Halloween (2018) – Review

Exactly four decades after the first Halloween (in reality and in the movie’s timeline), Jamie Lee Curtis (Screen Queens) and Nick Castle (director of The Last Starfighter) reprise their roles as the murder survivor Laurie Strode and rampage killer Michael Myers to settle the score once and for all.

Also playing Michael is James Courtney, who is behind the iconic mask for the most part of the film, hacking and slashing random babysitters and other supporting characters.

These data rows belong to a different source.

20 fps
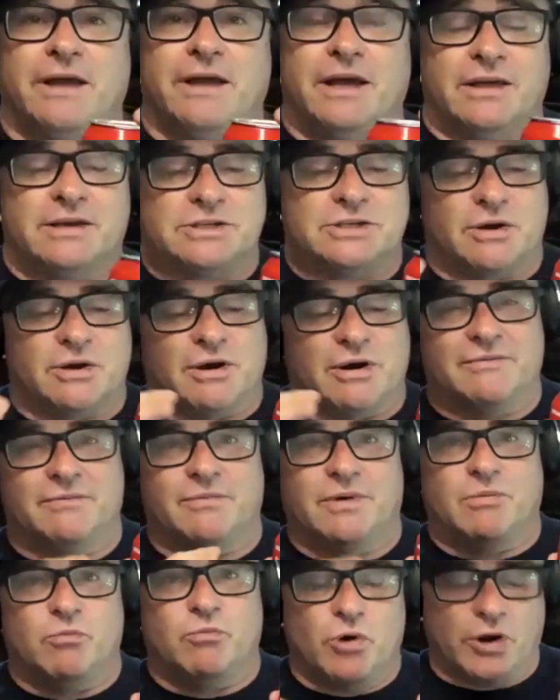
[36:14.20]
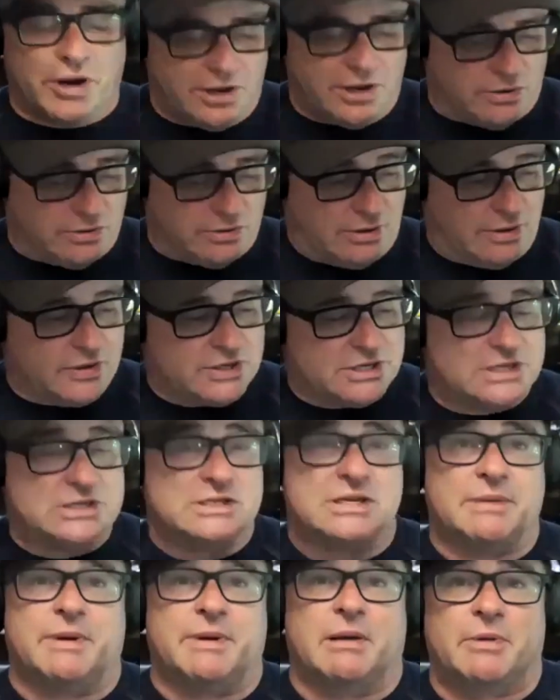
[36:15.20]
So I'm working on, this is
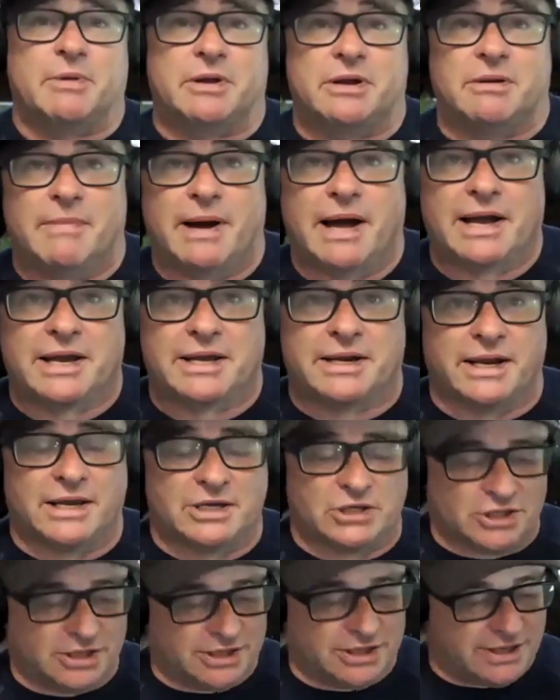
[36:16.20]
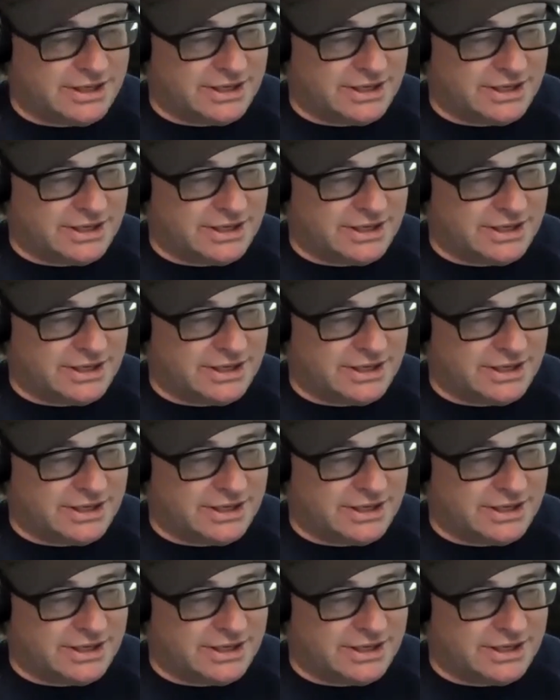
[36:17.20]
something I'm going to market actually.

When Michael is scheduled to be transported to a high-security facility where he’ll live out his last days, investigative journalists (Rhian Rees and Jefferson Hall) approach obsessed psychiatrist Sartain (Haluk Bilginer, Winter Sleep) to get something — anything — from Michael. They even go so far as to pay Laurie $3,000 in hopes of getting substantive material.

Somehow, the bus crashes on the highway and Michael escapes, not before displaying his brutal “creativity” on several guards. We watch one grotesque murder after another as the plot slowly leads up to Michael’s anticipated showdown with Laurie at her fortress that is equipped with trap doors, metal gates, and a comprehensive weapon stash.

There aren’t many commendable performances apart from the three female leads and Courtney — it doesn’t take much for the victims to scream and cry under Michael’s wrath. But the cat-and-mouse sequences are gripping enough to make up for the rest of the mediocre performances expected in a slasher film.

Moviegoers accustomed to modern cinema might find the style of this Halloween dated and even sluggish at the start. But director-writer David Gordon Green quickly picks up the pace in the second half while retaining references and nods to its predecessor, including the creepy and classic Halloween theme remixed by original director John Carpenter himself.

Unmistakably, Halloween is like most typical (effective) slashers — lots of gore, violence, and twisted death scenes. However, it’s different than its counterparts in that it builds up genuine suspense with tight mid-shots and close-ups, another one of Green’s tributes to Carpenter’s distinct style that made the 1978 Halloween such a hit.

Even without the death scenes, though, Halloween is enjoyable and better than the countless spin-offs and sequels because Green doesn’t try to create something new. He’s offering a reboot, some fan-service, and a believable resolution to the franchise that spawned cults around the indestructible horror that is Michael Myers. It’s gripping, intense, and will make your skin crawl.

Summary: Halloween is a perfect reboot and tribute of Carpenter’s 1978 original, and a slasher film that relies more on genuine suspense than jump-scares.